Sandy mash up mi brain - Portland resident

Published: Thursday | November 1, 2012 Comments 0
Corena Stewart searches through wet clothing on Tuesday.
Corena Stewart searches through wet clothing on Tuesday.
Corena Stewart of Grange Hill, Portland, shows what remains of her home after the passage of Hurricane Sandy, which lashed the island last Wednesday. - PHOTOS BY Ricardo Makyn/Staff Photographer
Corena Stewart of Grange Hill, Portland, shows what remains of her home after the passage of Hurricane Sandy, which lashed the island last Wednesday. - PHOTOS BY Ricardo Makyn/Staff Photographer

Anastasia Cunningham,News Coordinator

FIFTY-ONE-YEAR-OLD Corena Stewart never saw Hurricane Sandy coming. In fact, she never even expected a hurricane.

No one could have convinced her that the home she had, which weathered so many hurricanes, would now look like a rubbish heap with clothes strewn across the pile, most of her possessions washed away in the gully below.

Sitting by the side of the main road in Grange Hill, Portland, on Tuesday afternoon labouring over a bath pan of wet clothes, 'Chick', as neighbours call her, had been out washing "little-little" from last week Thursday.

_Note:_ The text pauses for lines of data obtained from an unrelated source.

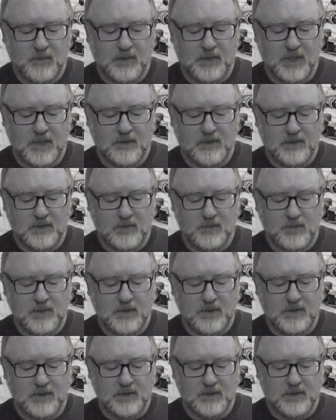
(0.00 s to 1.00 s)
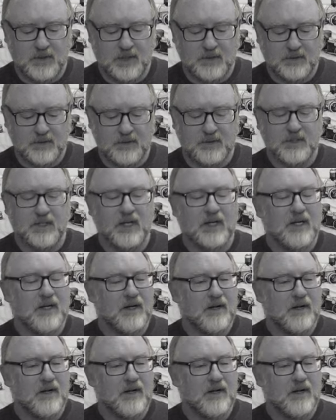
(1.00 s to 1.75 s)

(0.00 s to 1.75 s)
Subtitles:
100th, and 1/200th.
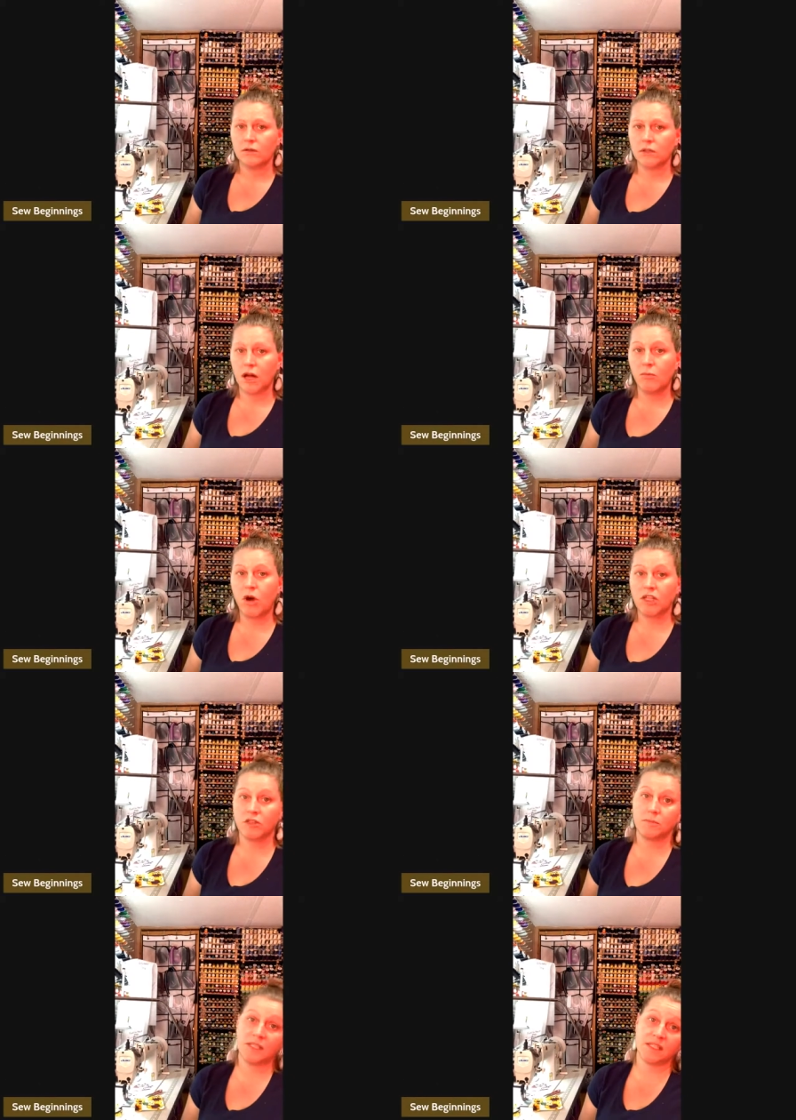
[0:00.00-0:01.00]
come
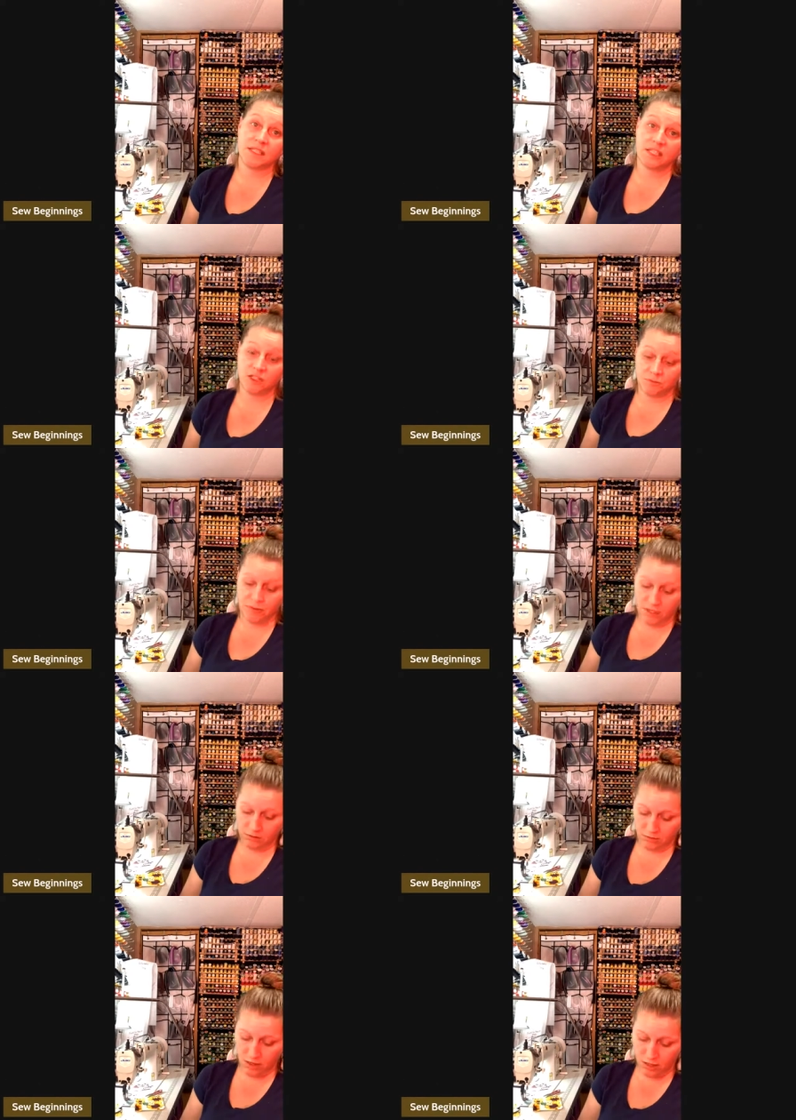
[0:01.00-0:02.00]
watch me stitch
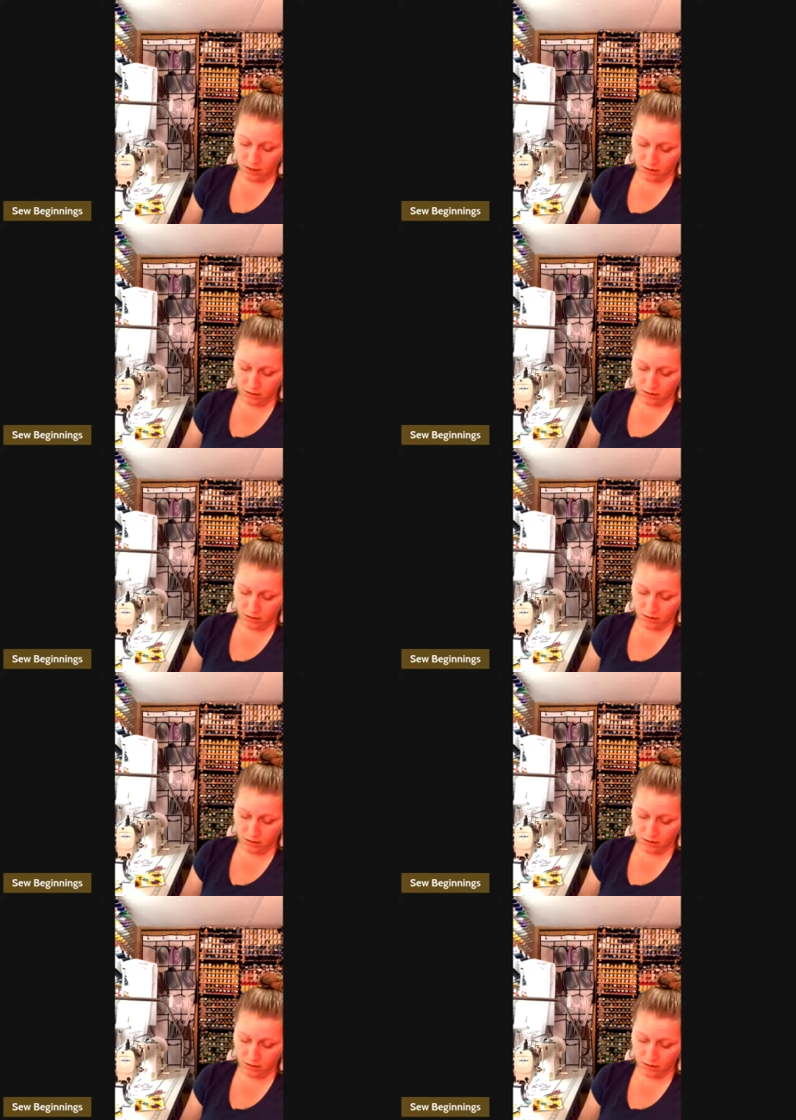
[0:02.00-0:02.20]
pick, right?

It's the only way she could think of to "calm down mi brain".

"Sandy mash up mi brain. Mi tun fool from it happen. Mi not even know how mi a guh come back inna mi right sense," she shared with The Gleaner, taking a break from her laundry on Tuesday.

WORSE THAN EXPECTED

Last Wednesday, Stewart was at her little shop attached to her two-bedroom house, situated right on the main road, frankly, just expecting some rain and breeze from "something mi hear 'bout".

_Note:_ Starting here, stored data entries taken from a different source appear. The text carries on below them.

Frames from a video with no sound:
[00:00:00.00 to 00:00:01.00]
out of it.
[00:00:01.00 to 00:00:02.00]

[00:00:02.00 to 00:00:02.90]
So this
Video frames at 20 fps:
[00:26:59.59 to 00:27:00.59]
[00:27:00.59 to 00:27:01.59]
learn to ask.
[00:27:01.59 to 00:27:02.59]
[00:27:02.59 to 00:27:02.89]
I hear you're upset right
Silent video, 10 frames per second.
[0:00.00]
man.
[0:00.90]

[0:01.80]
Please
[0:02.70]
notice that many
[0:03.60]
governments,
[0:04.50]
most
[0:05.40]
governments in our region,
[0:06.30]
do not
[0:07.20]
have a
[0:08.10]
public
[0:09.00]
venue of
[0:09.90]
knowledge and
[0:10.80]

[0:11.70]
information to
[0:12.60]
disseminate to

"Mi neva a look fi nuh hurricane, yuh nuh. Me hear people a talk, but me neva see it as nothing. Di news not even report it good. Dem mek it look like a one little thing a guh pass we," she said.

She continued: "Mi go inna mi house when di rain come down fi look fi some things. When mi look, mi see the rain come down hard and the breeze just come sudden. Everything just come down pon mi sudden suh and mi couldn't move.

"A crawl mi affi crawl out and all cut up mi hand a try come out."

Stewart managed to dash across the road to a neighbour's house. Later, after the Category One hurricane had passed, she emerged and almost had a "heart attack" when she saw the complete destruction of her home and little shop.

"Mi guh look fi try save what a can, but almost everything wash gone down in the gully. Mi papers dem wet up, furniture mash up and … just look. Yuh can see fi yuhself. Mu stop look 'cause mi can't find nothing - nothing at all," she lamented, holding her head.

"It tough. I don't know which part fi start. Mi don't know what a go happen fi me now," except, she said, to work with her common-law husband, Linval Kenton, to rebuild.

As The Gleaner team made its way out of the devastated parish, Chick returned to her makeshift stool in front of her tub of wet clothes, once again getting lost in the only relief she could find.

Portland was among the eastern parishes of Jamaica hit the hardest by the hurricane.